Exercise description:
Quote these lines exactly: the one that holds "[0:03.00-0:04.00]" and every line after it to the end of the material below. Skip pictures.

Records supplied:
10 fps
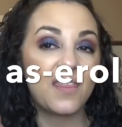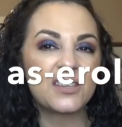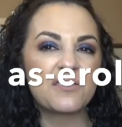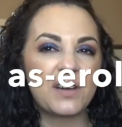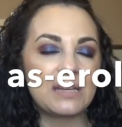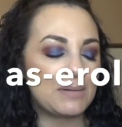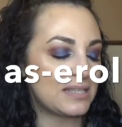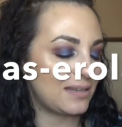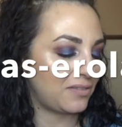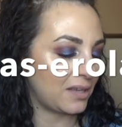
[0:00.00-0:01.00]
That's a vitamin
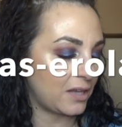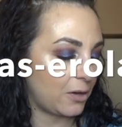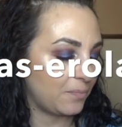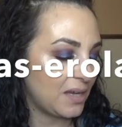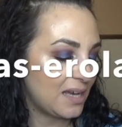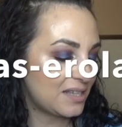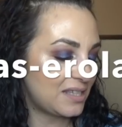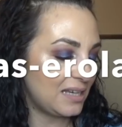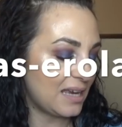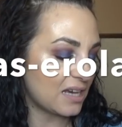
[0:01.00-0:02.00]
C thing, though.
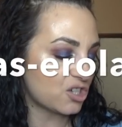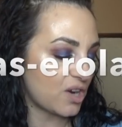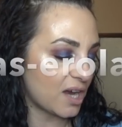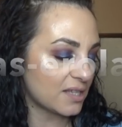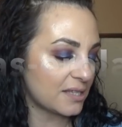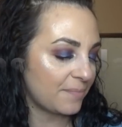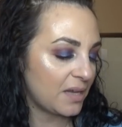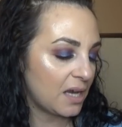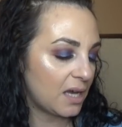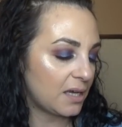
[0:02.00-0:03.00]
Seed extracts,
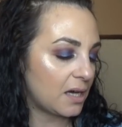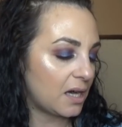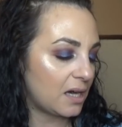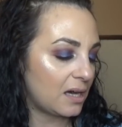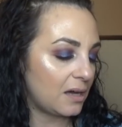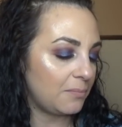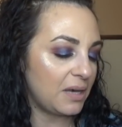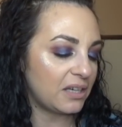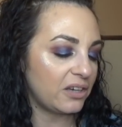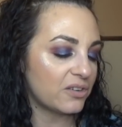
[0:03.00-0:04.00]

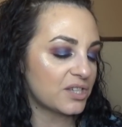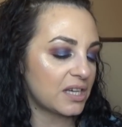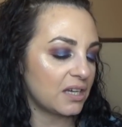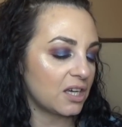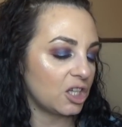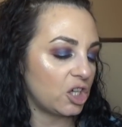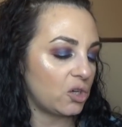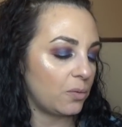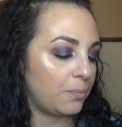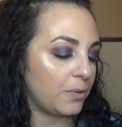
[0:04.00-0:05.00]
making your skin
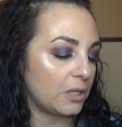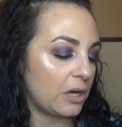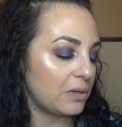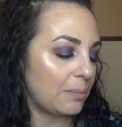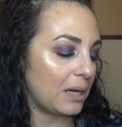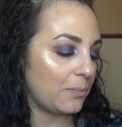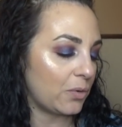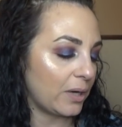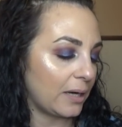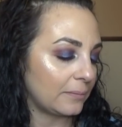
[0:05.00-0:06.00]
glowy by
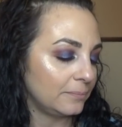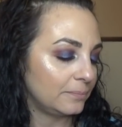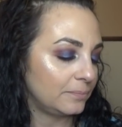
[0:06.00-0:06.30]
morning.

Solution:
[0:03.00-0:04.00]

[0:04.00-0:05.00]
making your skin
[0:05.00-0:06.00]
glowy by
[0:06.00-0:06.30]
morning.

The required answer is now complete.